> [Records for this exercise]
#####

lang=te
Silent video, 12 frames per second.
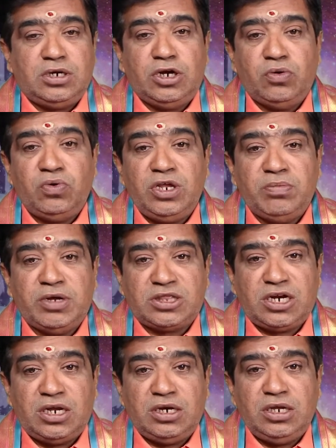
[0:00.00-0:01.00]
గౌరీ
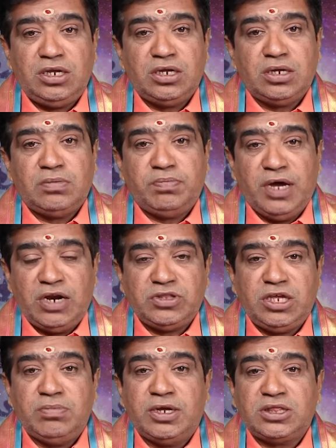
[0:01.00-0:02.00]
మంత్రాన్ని
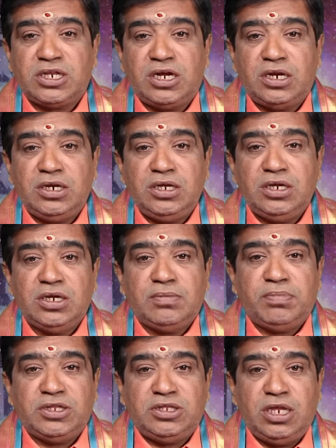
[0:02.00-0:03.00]
పార్వతీ మంత్రాన్ని
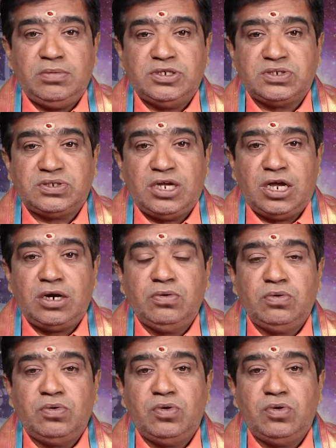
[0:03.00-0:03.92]
పద్దెనిమిది సార్లు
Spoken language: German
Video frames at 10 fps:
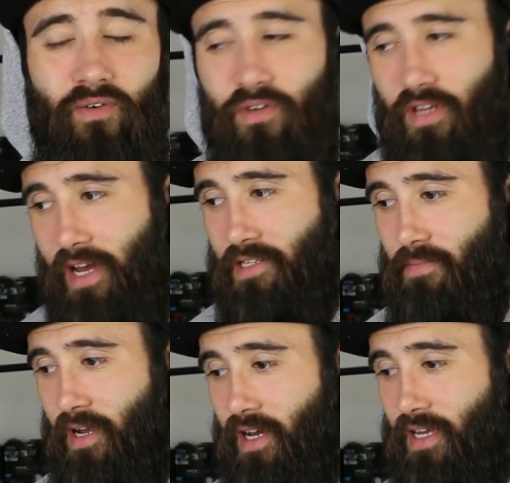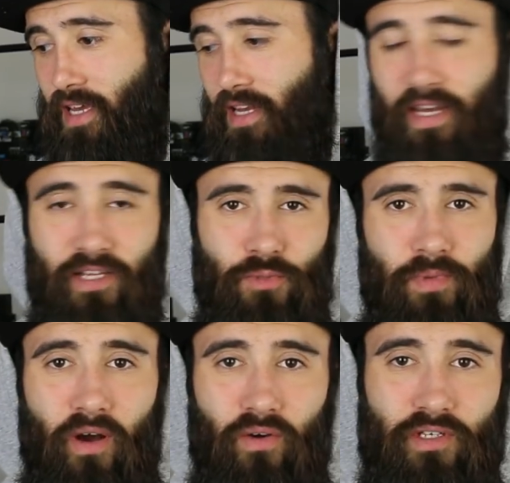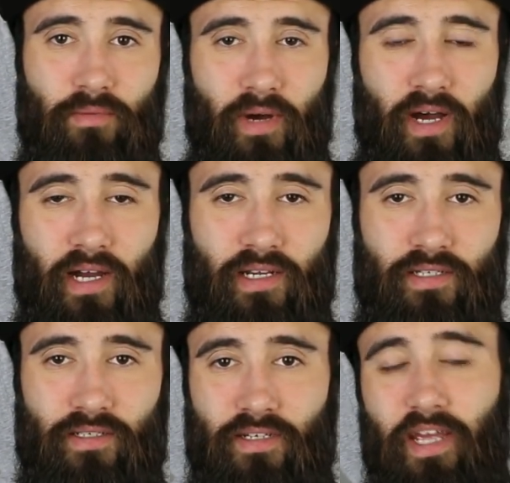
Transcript: und eins meiner Kindheitsspiele ausgepackt.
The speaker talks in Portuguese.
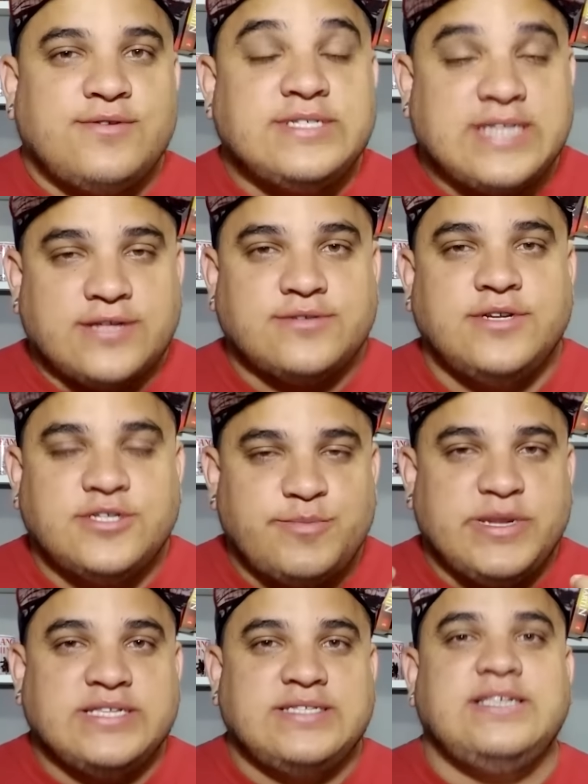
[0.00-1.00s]
os Estados Unidos
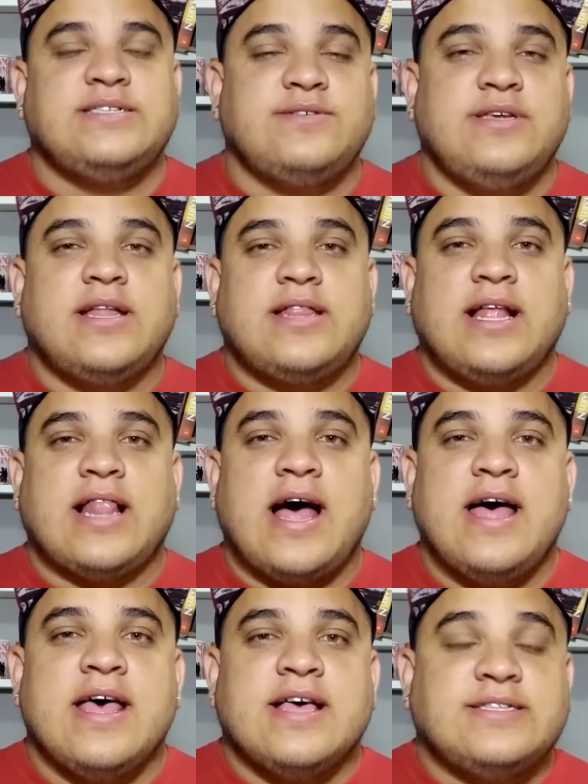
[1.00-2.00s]
precisam ir até
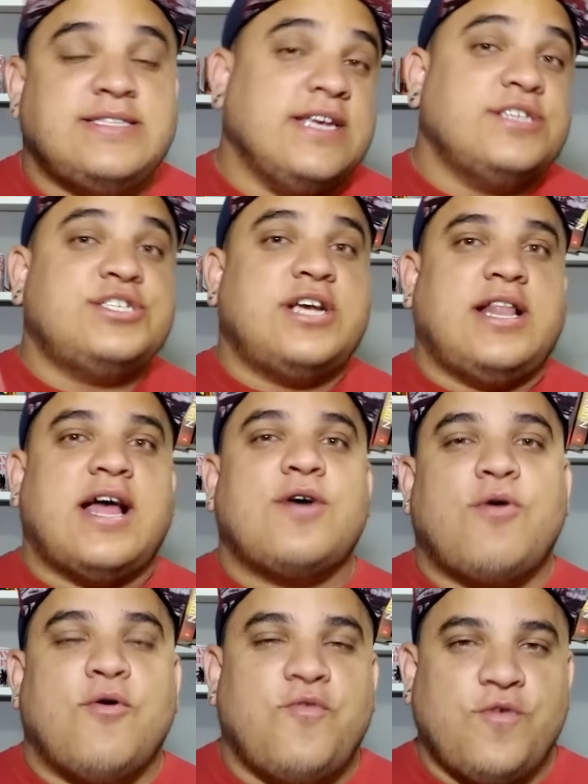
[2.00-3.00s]
lá, seja lá
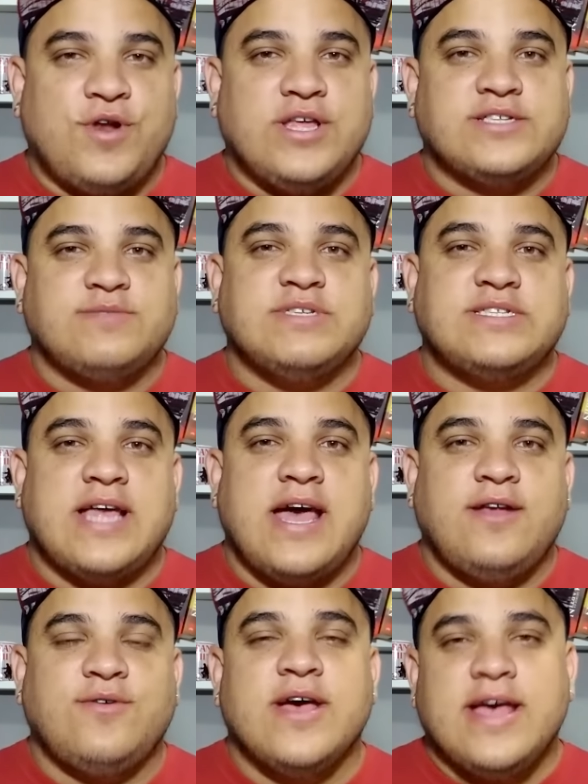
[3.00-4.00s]
qual for esse
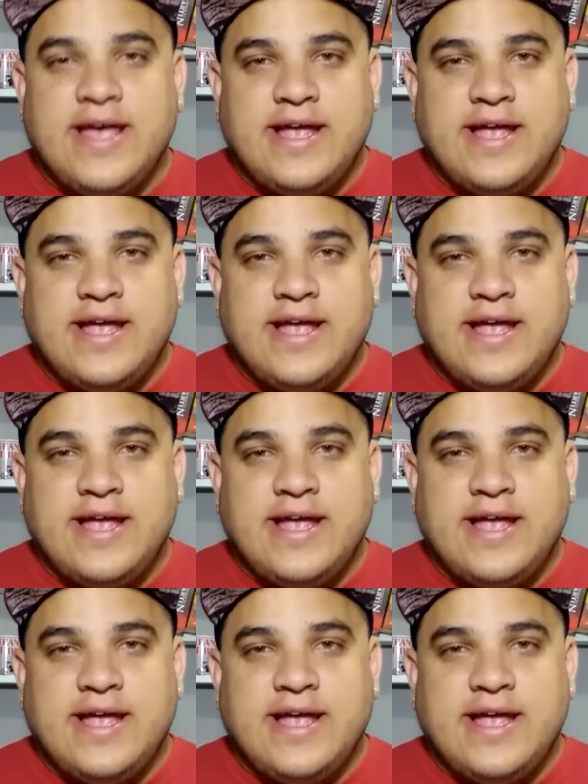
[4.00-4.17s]
mistério,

#####

> [Problem] Please output all of the entries above exactly, but without any picture.

> [Answer to this task]
lang=te
Silent video, 12 frames per second.
[0:00.00-0:01.00]
గౌరీ
[0:01.00-0:02.00]
మంత్రాన్ని
[0:02.00-0:03.00]
పార్వతీ మంత్రాన్ని
[0:03.00-0:03.92]
పద్దెనిమిది సార్లు
Spoken language: German
Video frames at 10 fps:
Transcript: und eins meiner Kindheitsspiele ausgepackt.
The speaker talks in Portuguese.
[0.00-1.00s]
os Estados Unidos
[1.00-2.00s]
precisam ir até
[2.00-3.00s]
lá, seja lá
[3.00-4.00s]
qual for esse
[4.00-4.17s]
mistério,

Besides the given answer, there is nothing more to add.